* Exercise materials:
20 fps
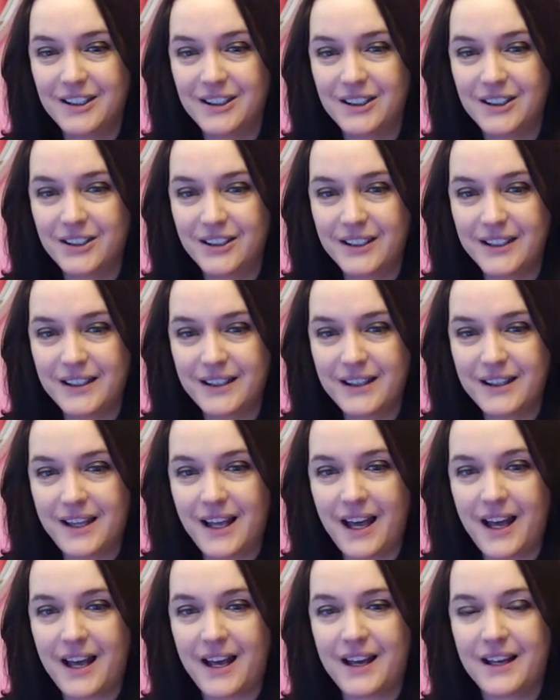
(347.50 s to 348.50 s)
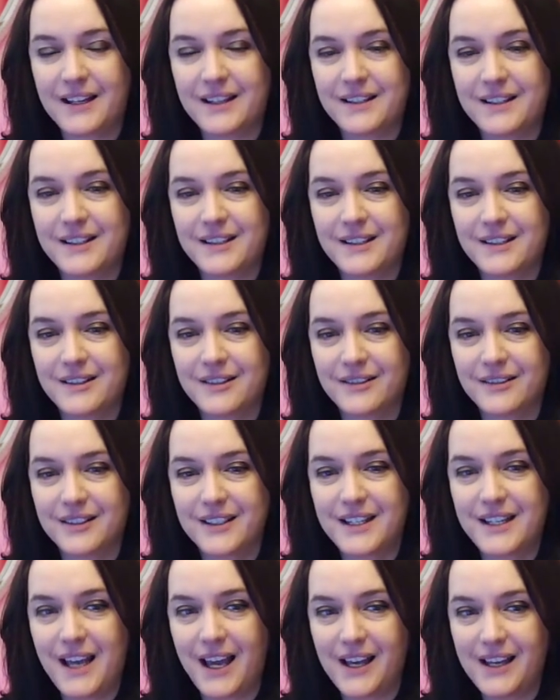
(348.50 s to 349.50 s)
Look at that.
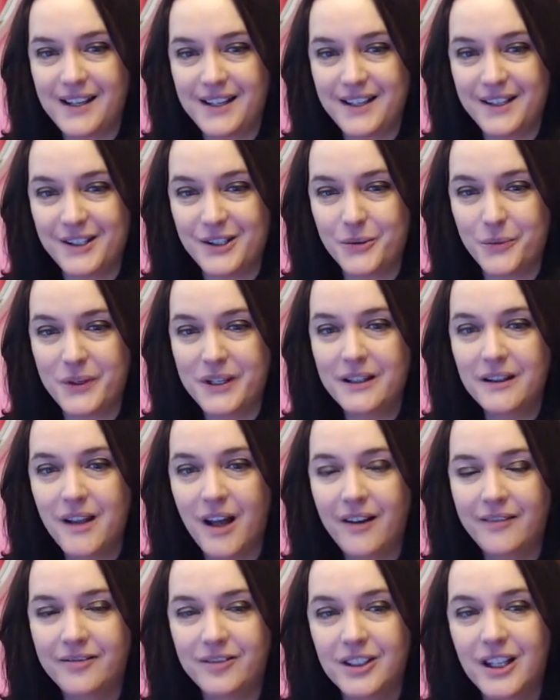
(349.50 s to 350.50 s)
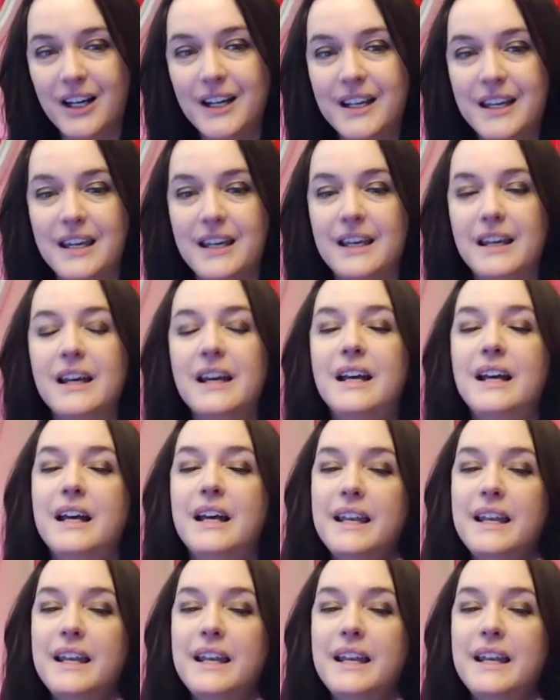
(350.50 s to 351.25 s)
Yes, we love lucky.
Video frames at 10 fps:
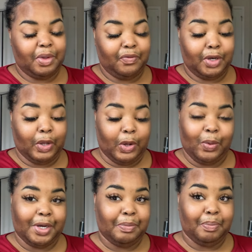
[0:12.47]
be for long.
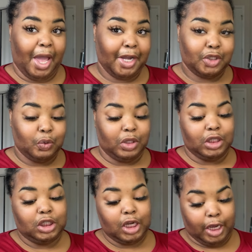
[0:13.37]
Welcome back to the
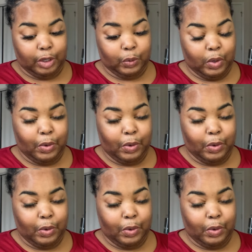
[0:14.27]
channel.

* Try it: I'd like the records above given again exactly, please, without the pictures.

* Problem solution:
20 fps
(347.50 s to 348.50 s)
(348.50 s to 349.50 s)
Look at that.
(349.50 s to 350.50 s)
(350.50 s to 351.25 s)
Yes, we love lucky.
Video frames at 10 fps:
[0:12.47]
be for long.
[0:13.37]
Welcome back to the
[0:14.27]
channel.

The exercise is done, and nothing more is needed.